ベータ Pictoris d は、異なる観測機器と戦略を用いた2つの研究チームによって、独立に発見・確認されました。Suttlief ら(2026年)のチームは、JWSTのNIRSpec Integral Field Unit(IFU)の分光データを分析中に、偶然この惑星を検出しました。彼らは明るい点光源を探すのではなく、巨大惑星の大気に期待される分子の特徴を分光データの中から探したことで、この天体が周囲のデブリ円盤から浮かび上がってきたのです。その後、NIRSpecとMIRI/MRSによる追跡観測で発見を確定しました。
同時に、Gibbs ら(2026年)のチームは、ESOのVLT/ERIS(Enhanced Resolution Imager and Spectrograph)の非コロナグラフデータでこの惑星を直接撮像しました。その後、JWST/NIRCamとVLT/SPHEREの複数エポックのアーカイブデータからもこの暗い惑星を検出し、11年分の位置天文学的な測定値を得ました。2つの論文は2026年7月に同時に発表されました。
この惑星が10年以上もの間発見を逃した理由は、極端なコントラストの問題にありました。惑星は恒星(表面温度約8000KのA型星、ベータ Pictoris A)の眩しい輝きのすぐそばにあります。さらに、この星系の特徴である明るいデブリ円盤(塵とガスのリング)が光を散乱させ、惑星の微弱な信号をかき消していました。何より、もっと内側の軌道を周る、木星の約10倍もの質量を持つ非常に明るい巨大惑星ベータ Pictoris b が、過去のコロナグラフや差分画像データに残光を残し、さらに暗いベータ Pictoris d の信号を覆い隠していたのです。
JWSTの前例のない赤外線感度と、VLT/ERISで用いられた革新的な非コロナグラフ撮像戦略が組み合わさって、ようやくこの惑星の姿が明らかになりました。ある天文学者は、この惑星は「10年にわたるかくれんぼをしていた」と表現しています。

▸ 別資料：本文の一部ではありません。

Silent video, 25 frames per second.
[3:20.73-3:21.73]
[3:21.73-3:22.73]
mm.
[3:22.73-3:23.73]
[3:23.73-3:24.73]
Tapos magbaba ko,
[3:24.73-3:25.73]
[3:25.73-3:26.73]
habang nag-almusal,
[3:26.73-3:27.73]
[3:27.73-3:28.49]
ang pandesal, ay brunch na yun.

ベータ Pictoris d から抽出されたNIRSpecとMIRIのスペクトルは、2.3〜5.0マイクロメートルにわたる一連の明確な一酸化炭素(CO)吸収特性を示しています。また、大気からは水蒸気(H₂O)、二酸化炭素(CO₂)、メタン(CH₄)のシグネチャーも検出されています。これらの分子検出は、天文学者が惑星の炭素対酸素比(C/O比)や金属量を特徴づける上で極めて重要であり、これらのパラメータは惑星が原始惑星系円盤内のどこで、どのように形成されたかに関する情報を内包しています。

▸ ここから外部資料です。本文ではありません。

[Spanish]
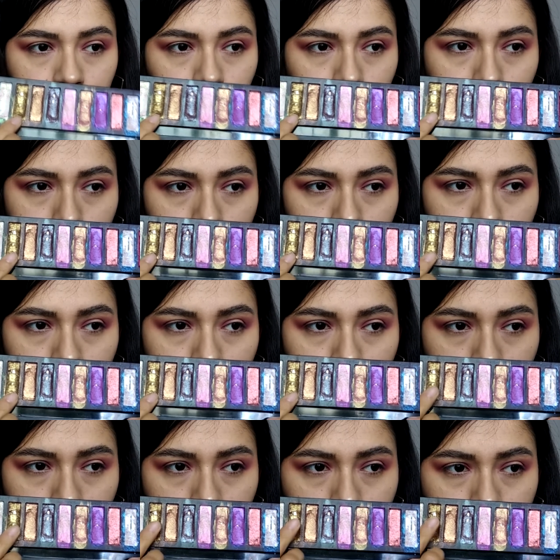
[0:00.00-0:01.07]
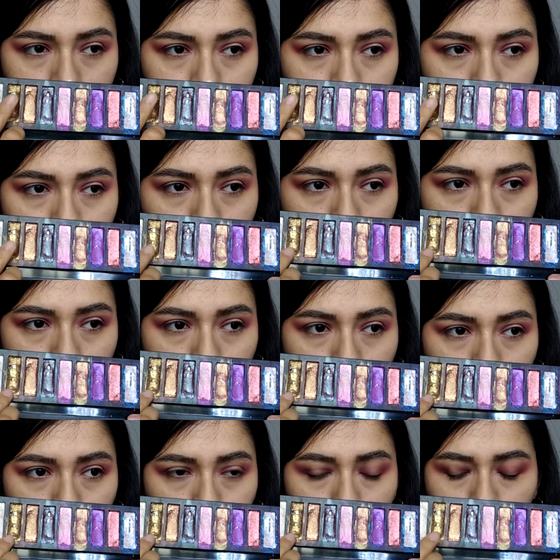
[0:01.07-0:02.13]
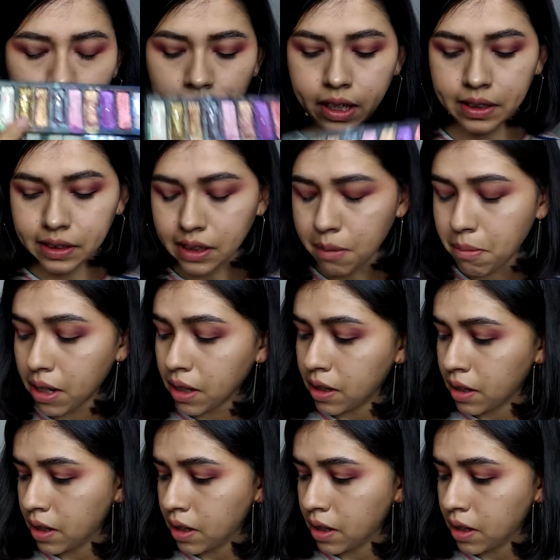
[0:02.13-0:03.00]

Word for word: topper doradito encima.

ベータ Pictoris 星系は非常に若く、その年齢は約2300万年と推定されています。ベータ Pictoris d の確認により、この星系は現在、直接撮像された3つの惑星(b、c、d)を持つことになります。これはHR 8799に次いで、直接撮像で3つ以上の惑星が確認された2番目の系です。3つすべてがガス巨星ですが、ベータ Pictoris c は最初に視線速度法で特定され、その後直接撮像されました。
この星系の構造——内側軌道から約26AUまで広がり、すべての惑星がデブリ円盤と同一平面上にあること——は、巨大惑星の形成と星系の進化を研究するための貴重な実験場を提供しています。ベータ Pictoris d の発見は、新たな手法——分光データ中の大気化学指紋を通じて系外惑星を検出する方法——の有効性も示しており、この手法は他の恒星の周りの世界の探査に変革をもたらす可能性があります。